▶ **Exercise data**:
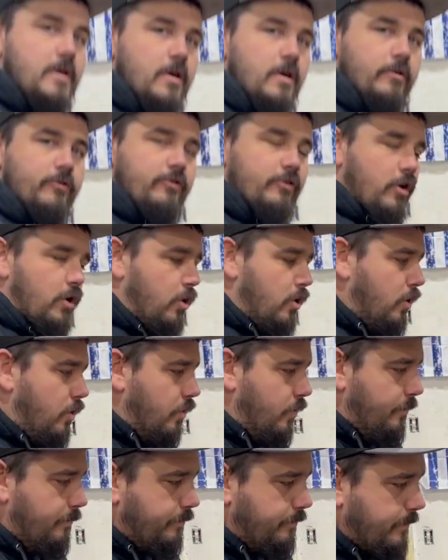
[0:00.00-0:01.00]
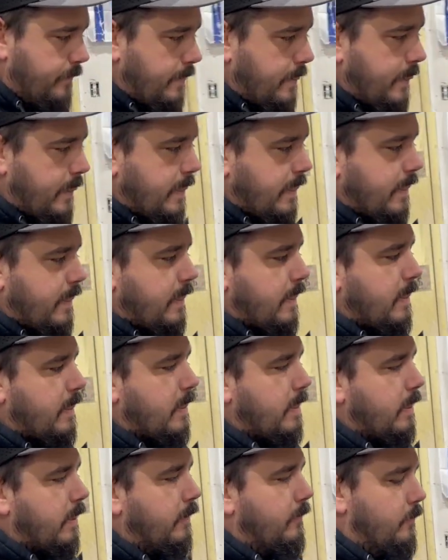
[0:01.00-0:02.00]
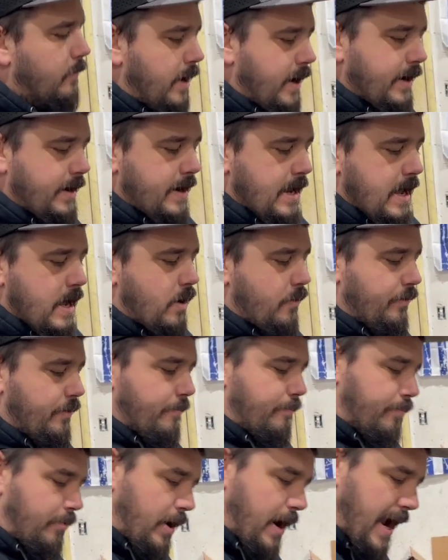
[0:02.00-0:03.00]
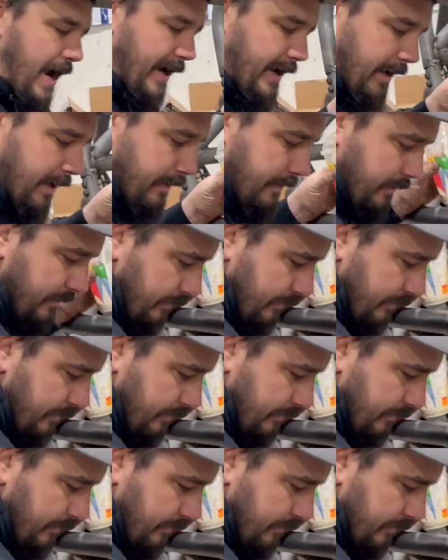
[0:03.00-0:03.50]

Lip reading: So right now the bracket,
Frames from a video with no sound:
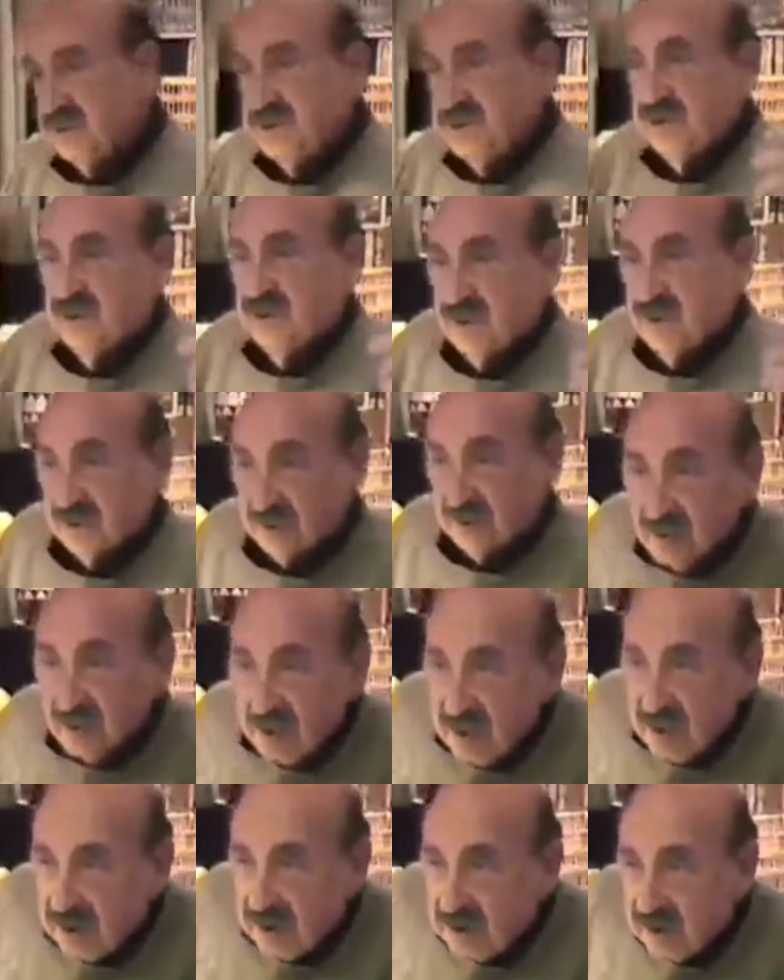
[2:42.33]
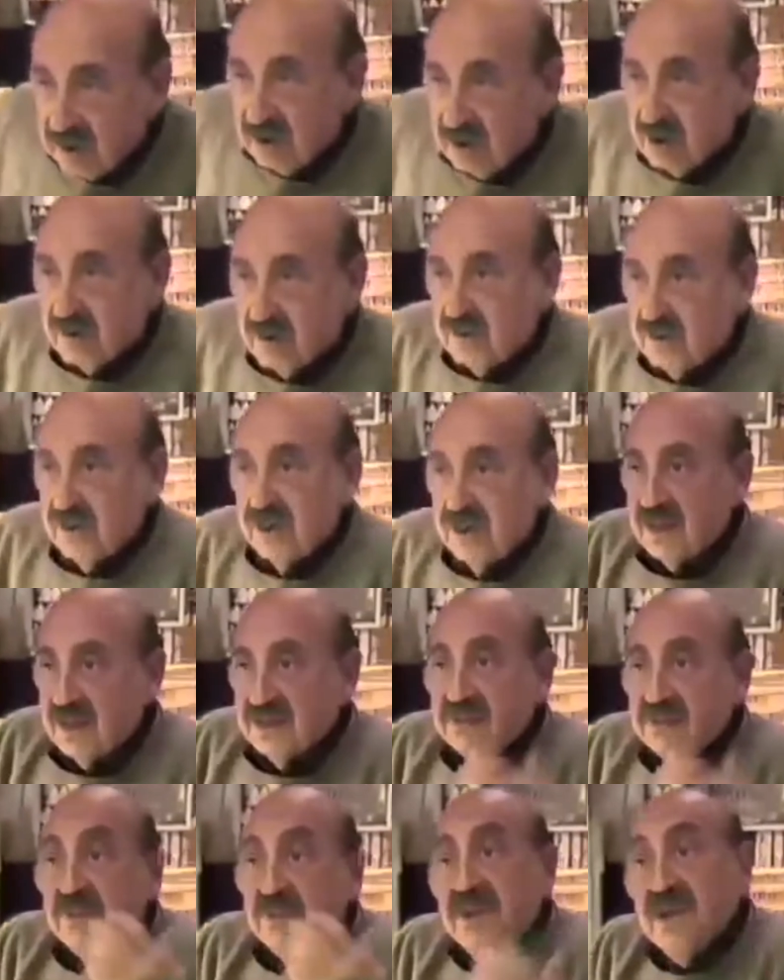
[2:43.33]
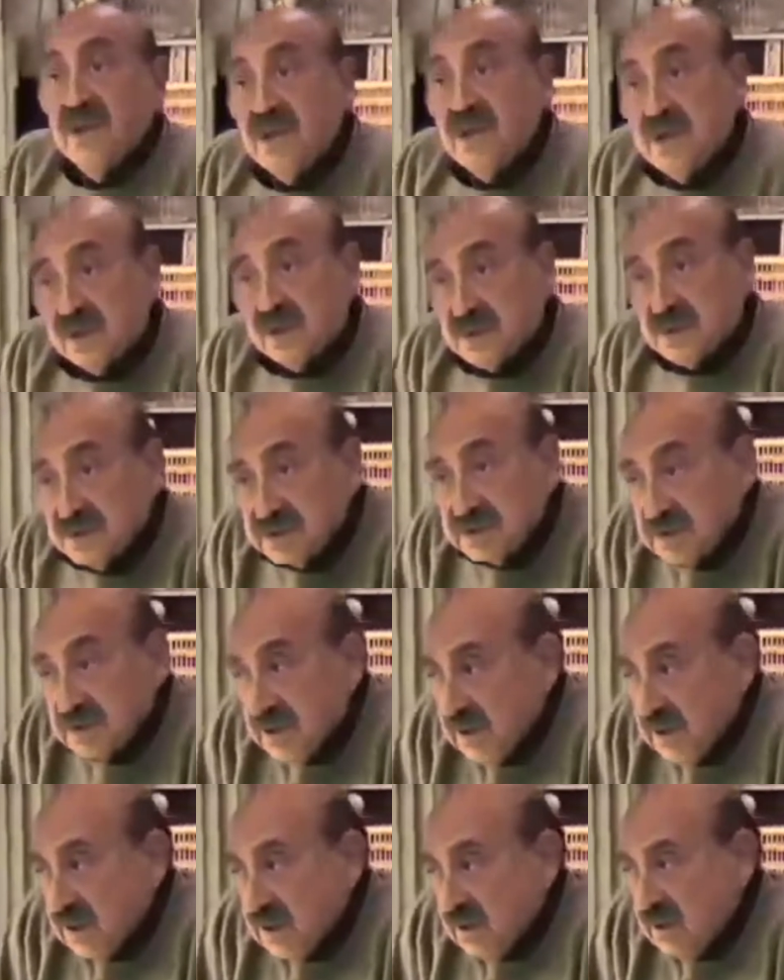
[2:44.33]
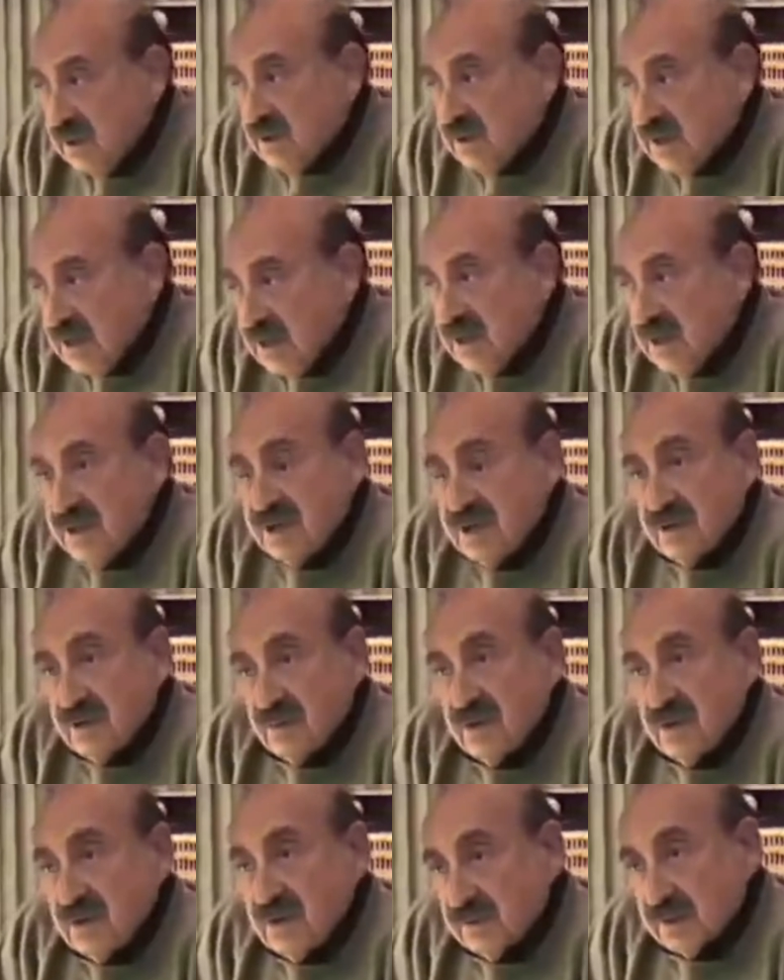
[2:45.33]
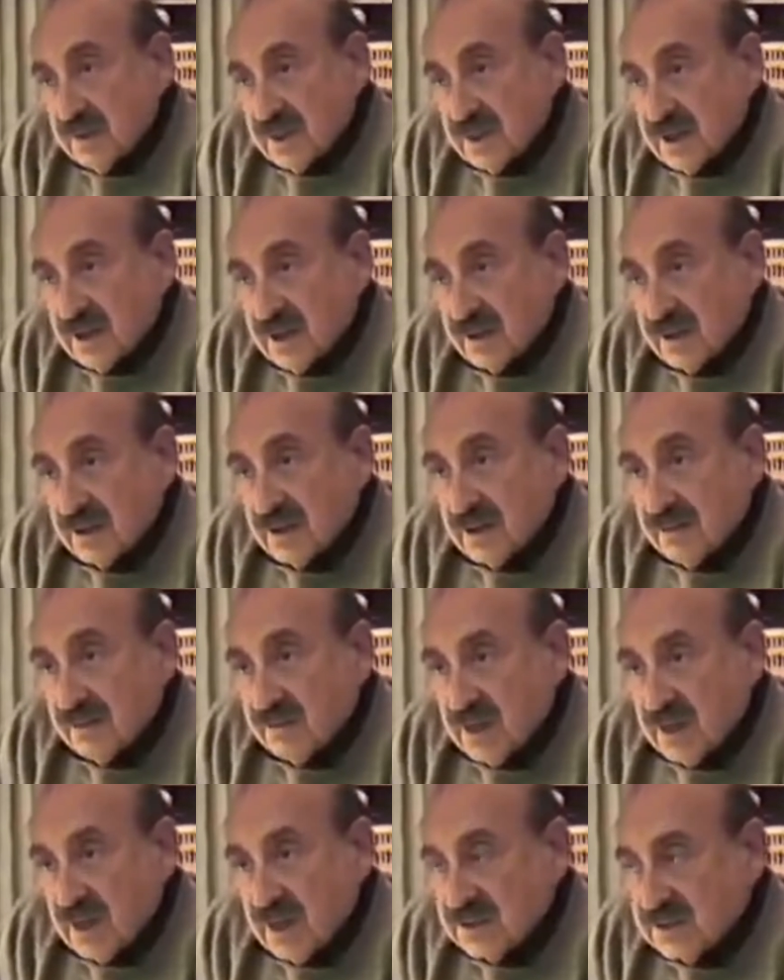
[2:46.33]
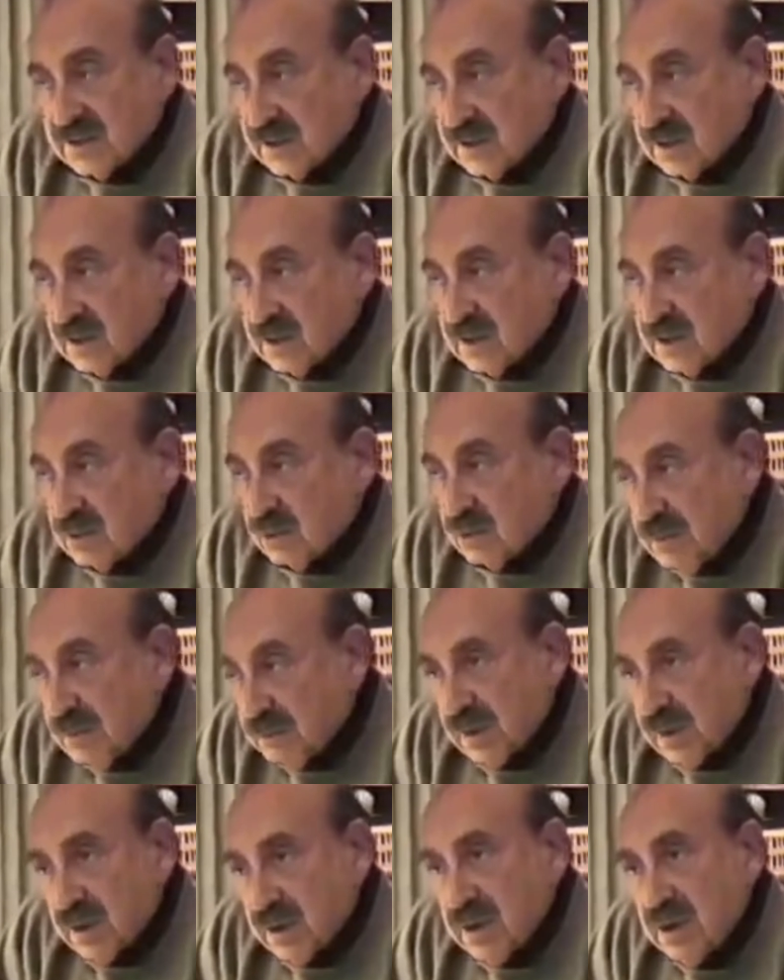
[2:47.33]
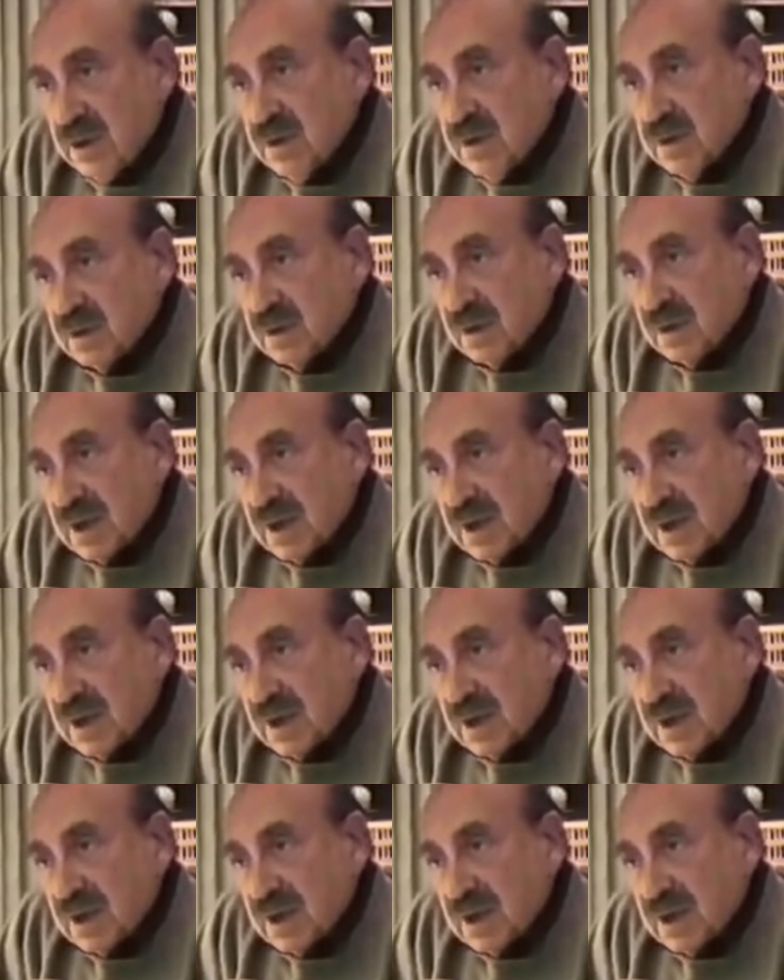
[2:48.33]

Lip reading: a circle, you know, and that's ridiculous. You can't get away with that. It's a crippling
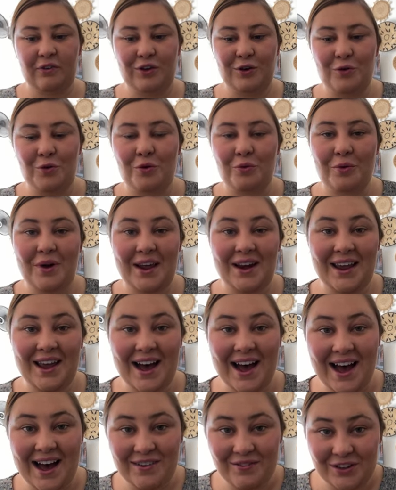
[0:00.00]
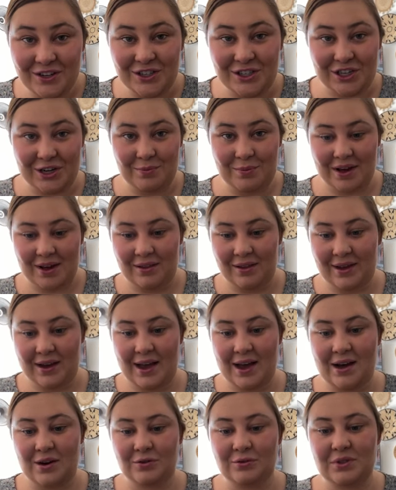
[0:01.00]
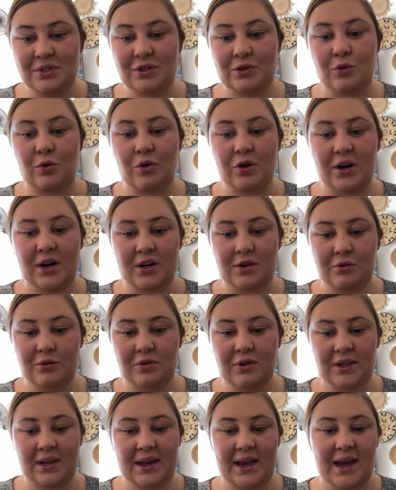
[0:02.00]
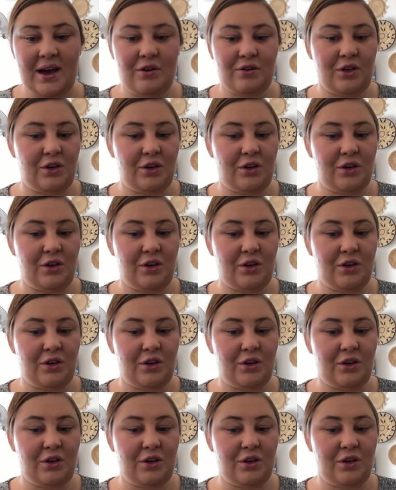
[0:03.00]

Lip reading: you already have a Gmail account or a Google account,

▶ **Description of the task**:
Keep the pictures out, and write out the rest of the data above word for word.

▶ **Problem solution**:
[0:00.00-0:01.00]
[0:01.00-0:02.00]
[0:02.00-0:03.00]
[0:03.00-0:03.50]

Lip reading: So right now the bracket,
Frames from a video with no sound:
[2:42.33]
[2:43.33]
[2:44.33]
[2:45.33]
[2:46.33]
[2:47.33]
[2:48.33]

Lip reading: a circle, you know, and that's ridiculous. You can't get away with that. It's a crippling
[0:00.00]
[0:01.00]
[0:02.00]
[0:03.00]

Lip reading: you already have a Gmail account or a Google account,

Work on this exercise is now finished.